Je suis tout à fait d’accord avec l’irritation qu’elle évoque. La répétition subie est un réel problème. Dans ce cas utiliser cette répétition pour exorciser la répétition est une démarche plutôt intéressante. Ne l’ai-je pas expérimenté mille fois. Dans tous ces boulots alimentaires notamment, où chaque journée se ressemble, où chaque parole échangée avec les collègues de travail est la même qu’hier et semblable demain. Cette sensation d’être coincé dans une effarante bouche de répétitions perpétuelles, nous avons deux façons de l’appréhender, en la subissant, comme une donnée incontournable de l’existence, ou de l’être, quelque chose d’ontologique, contre quoi nous ne pouvons rien, qui sera toujours beaucoup plus forte que notre individualité ou soit nous pouvons chercher, à travers les micro changements dans lesquels s’opère la répétition, une fluctuation subtile, peut-être une poésie. Et la trouver ou l’inventer est du domaine des petites victoires personnelles contre l’apparence, le réel, le commun dans ce que ces mots recèlent de définitif la plupart du temps, pour la plupart d’entre nous.

Il y a ainsi une sorte de jeu à se servir de la répétition contre la répétition, à l’amener à une fréquence de subtilité qui ressemble à un nouveau monde. Découvrir la possibilité d’user ainsi de la répétition est une découverte de l’Amérique, tout aussi excitante que la véritable découverte de l’Amérique. A n’en pas douter.

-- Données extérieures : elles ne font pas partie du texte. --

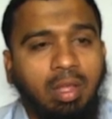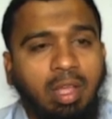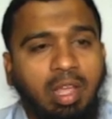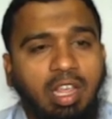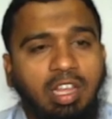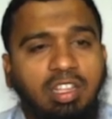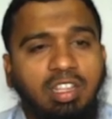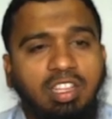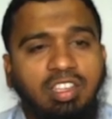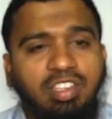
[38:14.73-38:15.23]

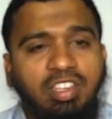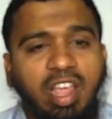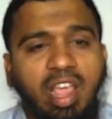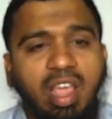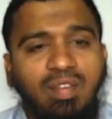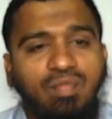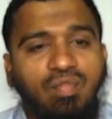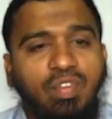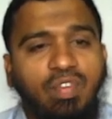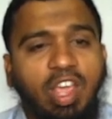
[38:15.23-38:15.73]
in the
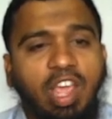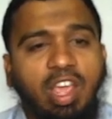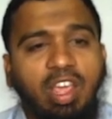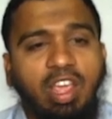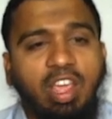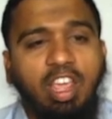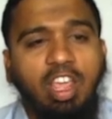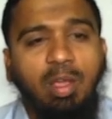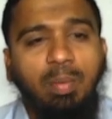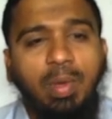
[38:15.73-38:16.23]
same way
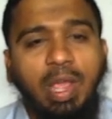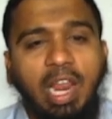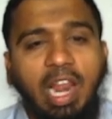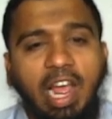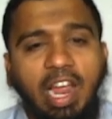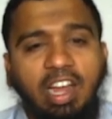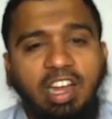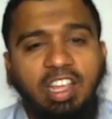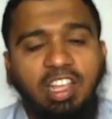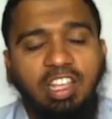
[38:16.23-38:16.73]
email
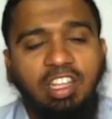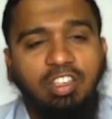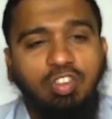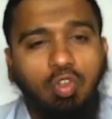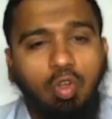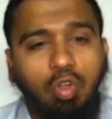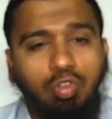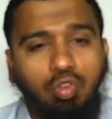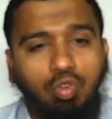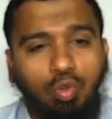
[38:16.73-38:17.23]
ID is
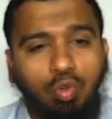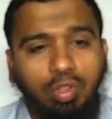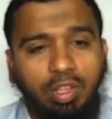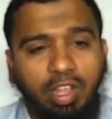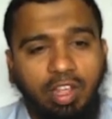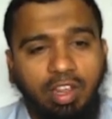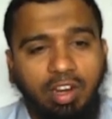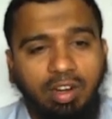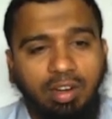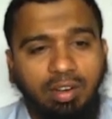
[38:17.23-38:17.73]
also
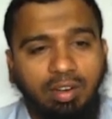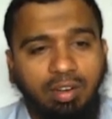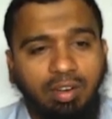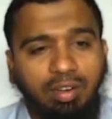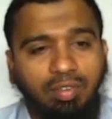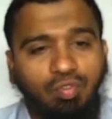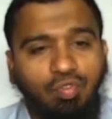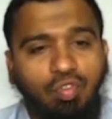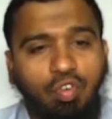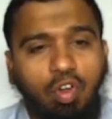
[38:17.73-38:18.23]
there.
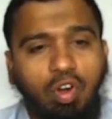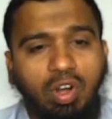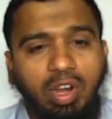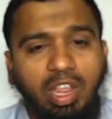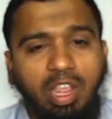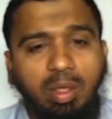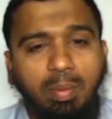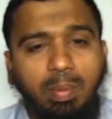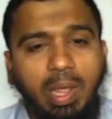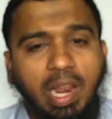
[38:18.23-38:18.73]
For
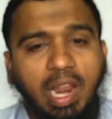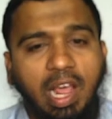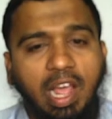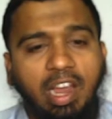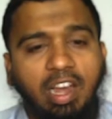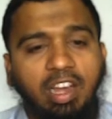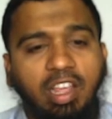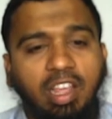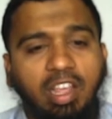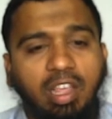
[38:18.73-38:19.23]
email
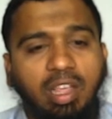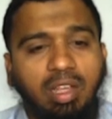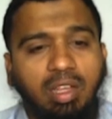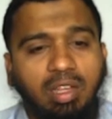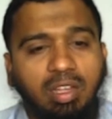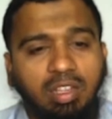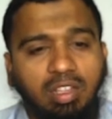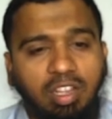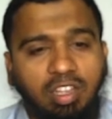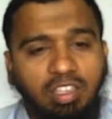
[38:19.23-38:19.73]
ID,
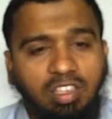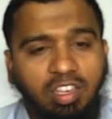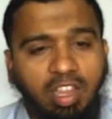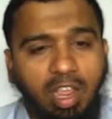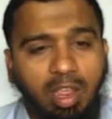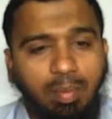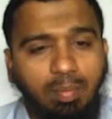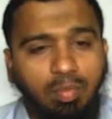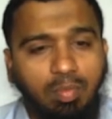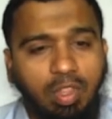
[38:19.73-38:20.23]
the
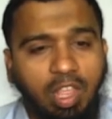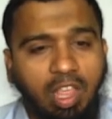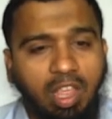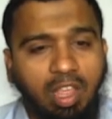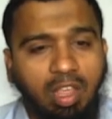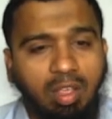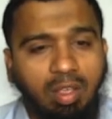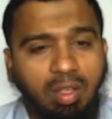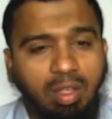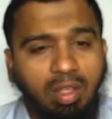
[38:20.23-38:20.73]
same
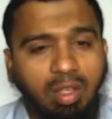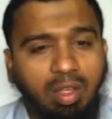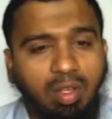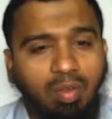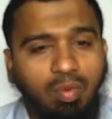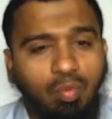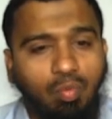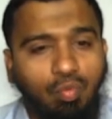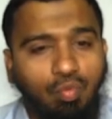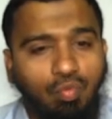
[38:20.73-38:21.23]
thing,
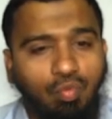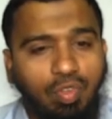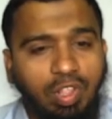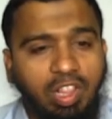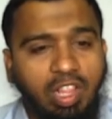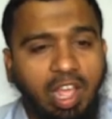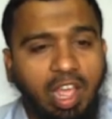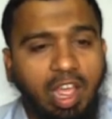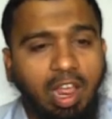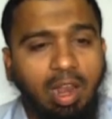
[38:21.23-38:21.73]

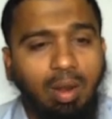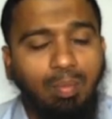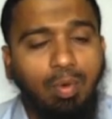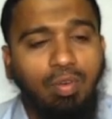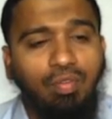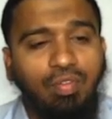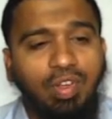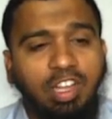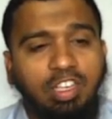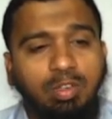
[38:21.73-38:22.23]
with the help
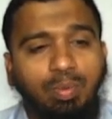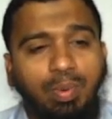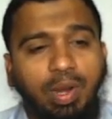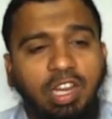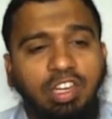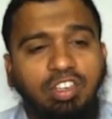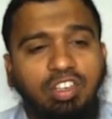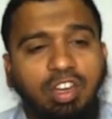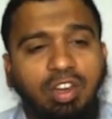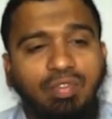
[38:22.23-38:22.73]
of
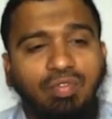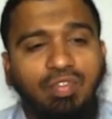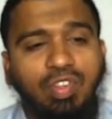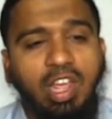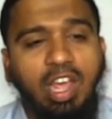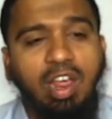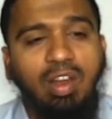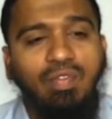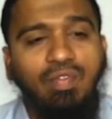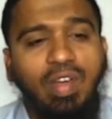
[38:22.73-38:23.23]
expression
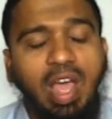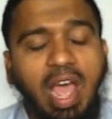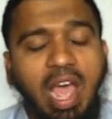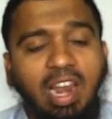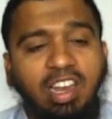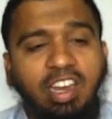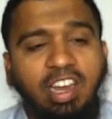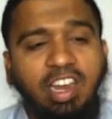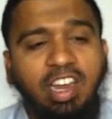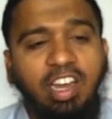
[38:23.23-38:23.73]
we are
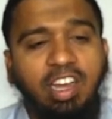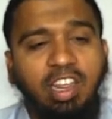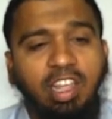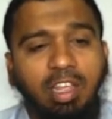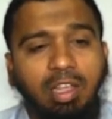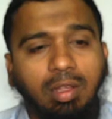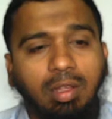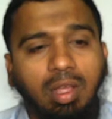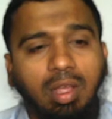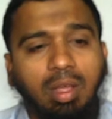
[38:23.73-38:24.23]

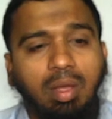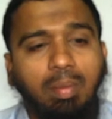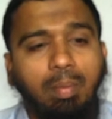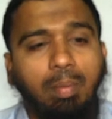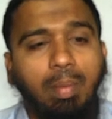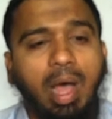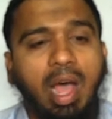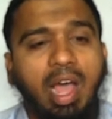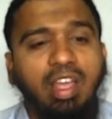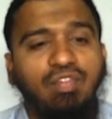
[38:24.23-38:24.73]
validating
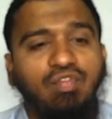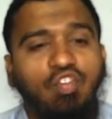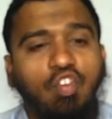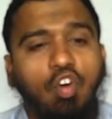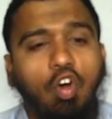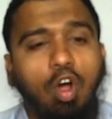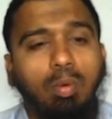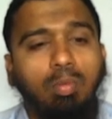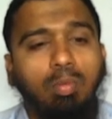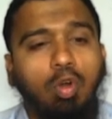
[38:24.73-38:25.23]
my
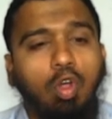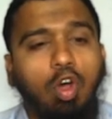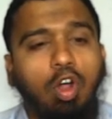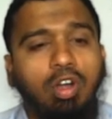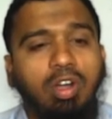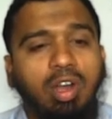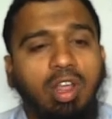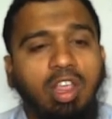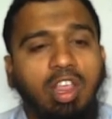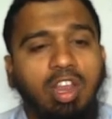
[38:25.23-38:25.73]
form
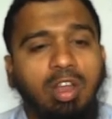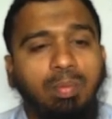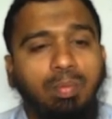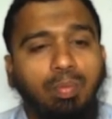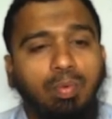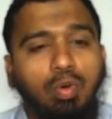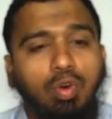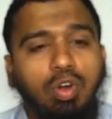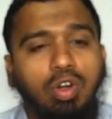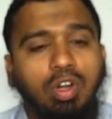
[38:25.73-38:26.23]
dot
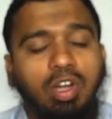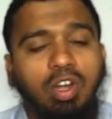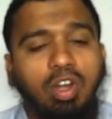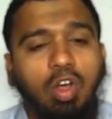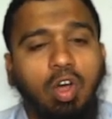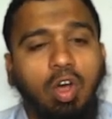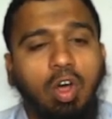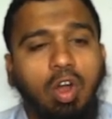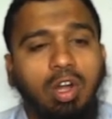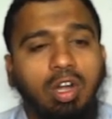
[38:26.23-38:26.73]
input
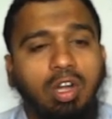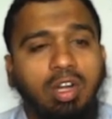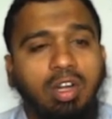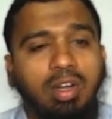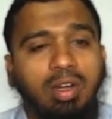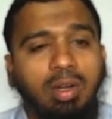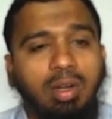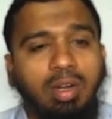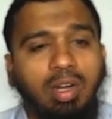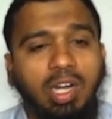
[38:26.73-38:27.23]
dot
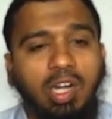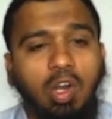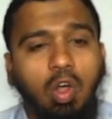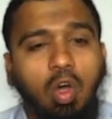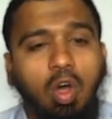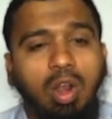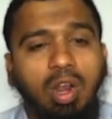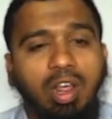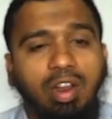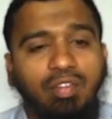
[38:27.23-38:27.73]

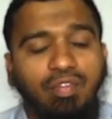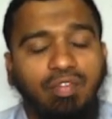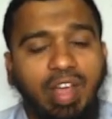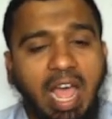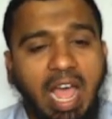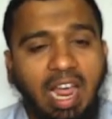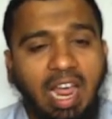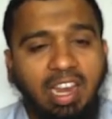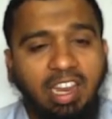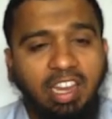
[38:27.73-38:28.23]
dollar
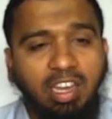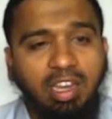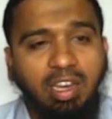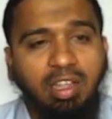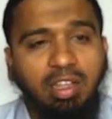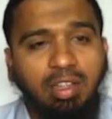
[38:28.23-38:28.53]
valid.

Toutes les familles sont rangées sous l’appellation famille, c’est un fait. Rien ne ressemble plus au mot famille que le mot famille. Le groupe n’est pas du même ordre, mais rien ne ressemble plus à un groupe qu’un autre groupe au sein même d’une phrase. Il y a de ces mots communs qui irritent tant ils sont communs. Ils irritent, puis ensuite, personnellement, ils me fatiguent. On est bien obligé d’utiliser ce matériel commun, de le secouer dans tous les sens pour examiner ce qu’il en ressort. La plupart du temps il est fatiguant de constater qu’il n’en ressort que du commun. Est-ce que ce qui est véritablement fatiguant et irritant c’est notre fantasme de vouloir dégager quelque chose d’autre du commun, de l’individuel, c’est possible, et alors, dans ce cas, c’est cette confrontation permanente entre individuel et commun qui est la source de l’irritation comme de la fatigue.

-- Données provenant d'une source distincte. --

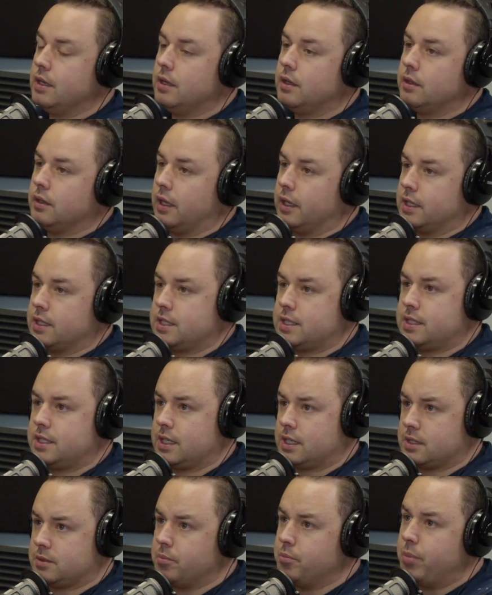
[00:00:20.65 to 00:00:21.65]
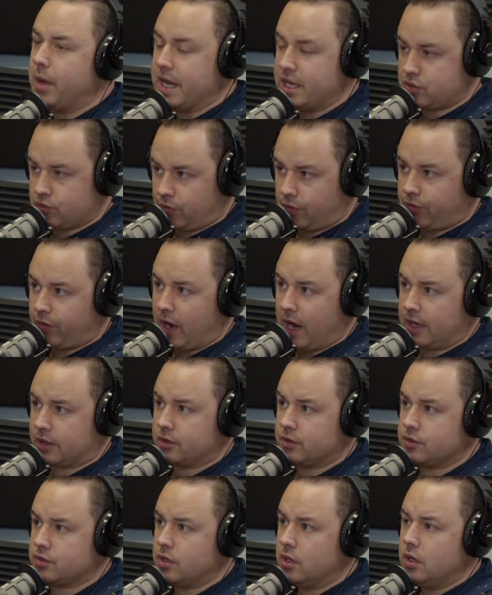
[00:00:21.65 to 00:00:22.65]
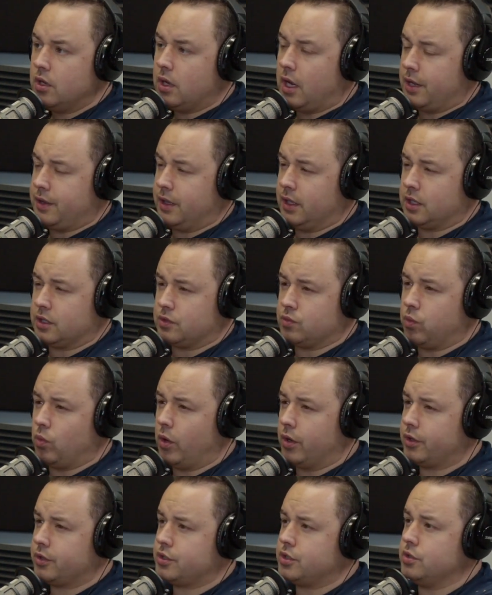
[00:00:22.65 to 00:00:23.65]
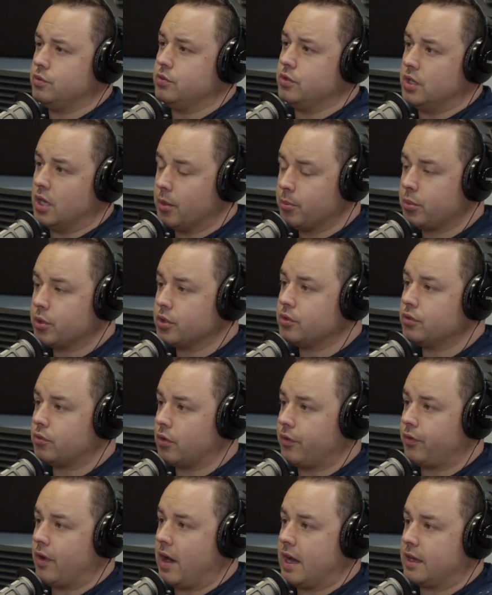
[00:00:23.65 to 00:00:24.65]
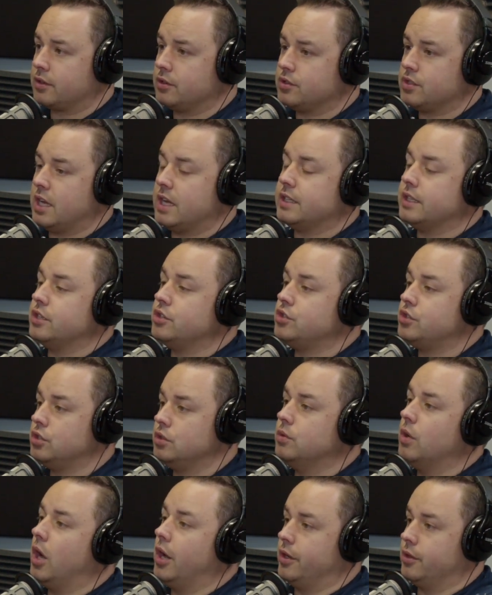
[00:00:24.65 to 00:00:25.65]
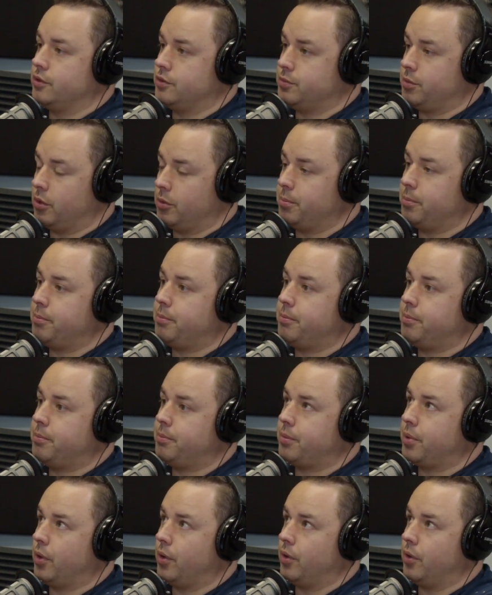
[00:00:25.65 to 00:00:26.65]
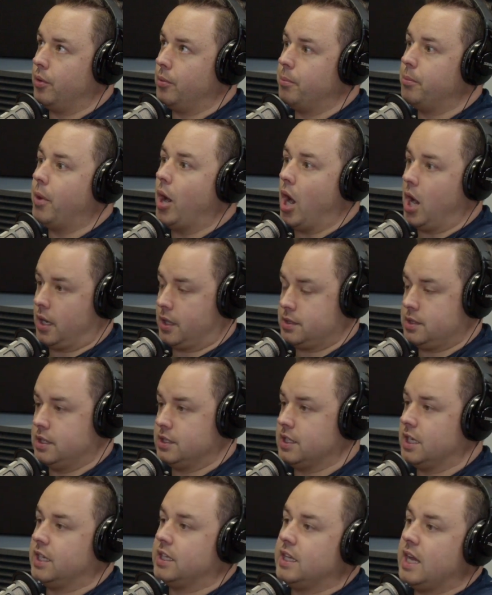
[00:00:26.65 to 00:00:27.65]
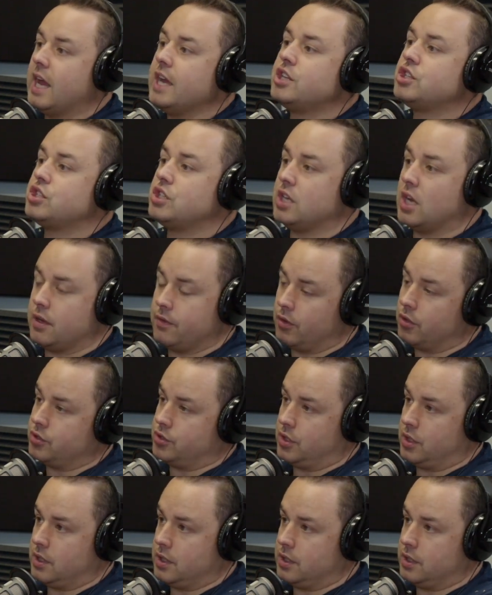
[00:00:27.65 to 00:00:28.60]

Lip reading: like 6 base refractors. I think it's 1 or 2 numbered refractors, and then 2 autos per box. It's like the HTA version of this.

Pour écrire j’utilise souvent cette possibilité du flux de conscience, une idée surgit et je l’écris, je ne sais même pas si je vais aller au bout de cette idée car déjà une autre se greffe sur la première et je la suis tout à fait de bon cœur, je préfère dire de bon cœur que servilement. Enfin je n’ai pas l’air d’être attaché à une idée, j’ai plus l’impression d’être traversé par toutes ces idées, de manière assez passive en apparence mais je préfère dire accueillante, il faut bien le dire. Les difficultés de ponctuation traditionnelle ou de logique structurelles ne me paraissent pas suffisamment importantes pour que je préfère m’y attacher, je suis plutôt ce flux de conscience, cette répétition qui ne cesse de s’écouler sur le papier, mais aussi toute la sainte journée dans mon esprit.

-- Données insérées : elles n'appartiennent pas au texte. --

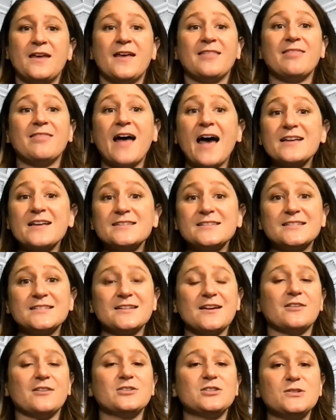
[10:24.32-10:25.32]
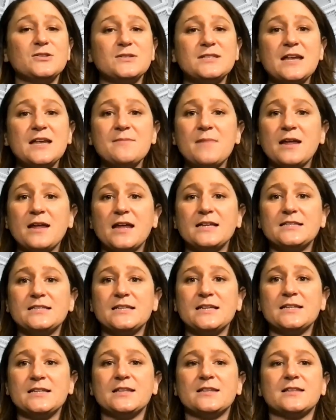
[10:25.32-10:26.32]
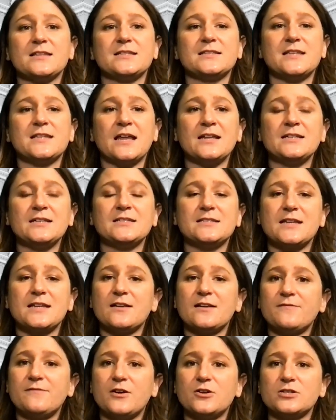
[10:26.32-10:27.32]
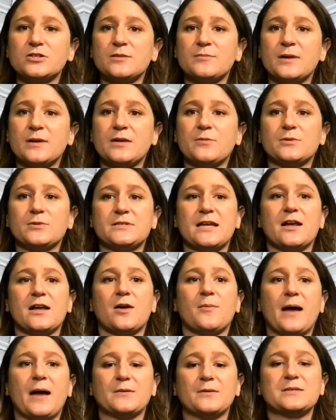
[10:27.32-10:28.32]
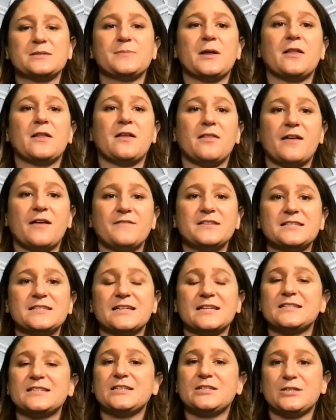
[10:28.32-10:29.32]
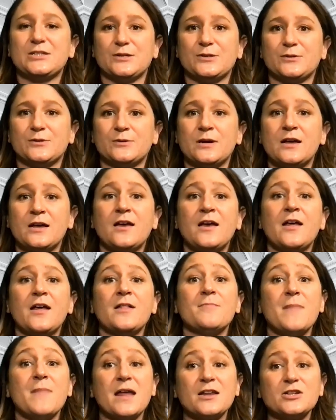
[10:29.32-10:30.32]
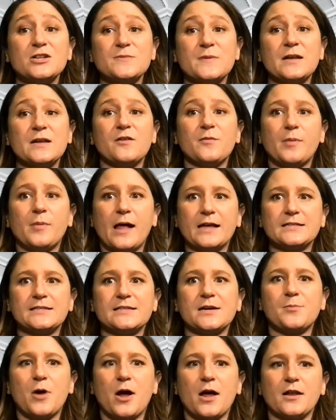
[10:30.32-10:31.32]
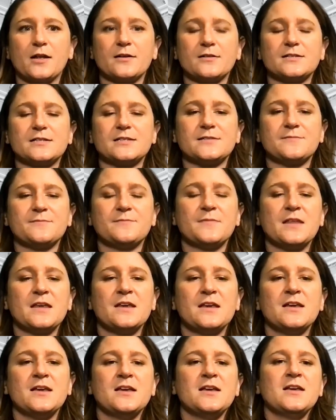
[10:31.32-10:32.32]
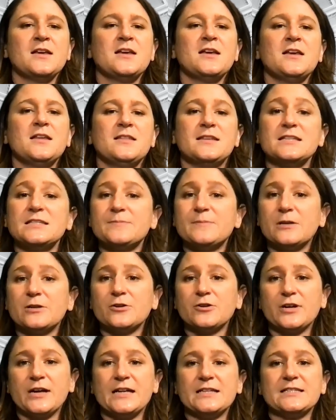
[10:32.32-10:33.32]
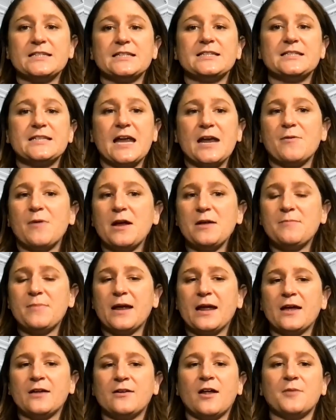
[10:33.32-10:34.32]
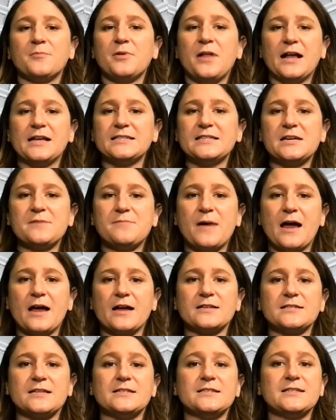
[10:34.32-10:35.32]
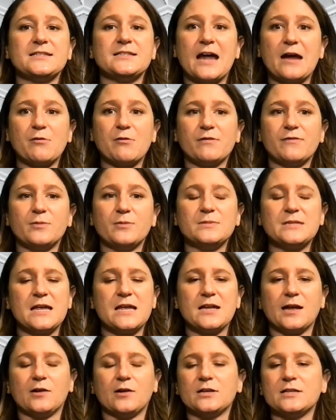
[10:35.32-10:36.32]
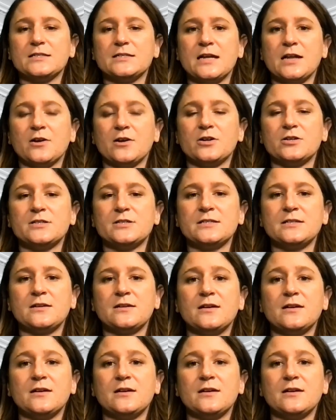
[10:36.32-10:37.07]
Last, on Tuesday, May 18th, the Senate State Affairs Committee will take up House Bill 1162, Management of Plastic Products. This bill creates a statewide ban on plastic bags and styrofoam takeout containers.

Ainsi je tourne autour de cette proposition d’écriture exactement comme Gertrude Stein tourne autour de son personnage : Martha Hersland. Moi j’écris : Je vais vous parler de la famille, mais avant de vous parler de la famille je vais vous dire comme j’en suis venu à me dire qu’il serait souhaitable que je vous parle de la famille. Comment c’était aussi souhaitable que désespérant, avec toute la gamme des poncifs des clichés des répétitions de l’un à l’autre. J’en suis venu à me le dire lorsque j’ai découvert à quel point la famille, ce mot est un mot irritant et fatiguant, un mot commun si commun que j’ai toujours éprouvé un mal de chien à ne pas le laisser glisser comme la plupart des gens dans le commun. A désirer en faire quelque chose d’individuel, d’extraordinaire même, d’effroyable vraiment ou de merveilleux autant que possible.

Puis vient la question de savoir si c’est du lard ou du cochon, évidemment. Est-ce que ce que j’écris plus haut à quelque chose à voir avec cette proposition d’écriture, ou pas du tout. Est-ce que c’est bien, pas bien, est-ce que c’est noir ou blanc etc . Binaire , comme d’habitude Ce qui me fait penser que la répétition est une chose, mais que la peur de la répétition est une autre chose.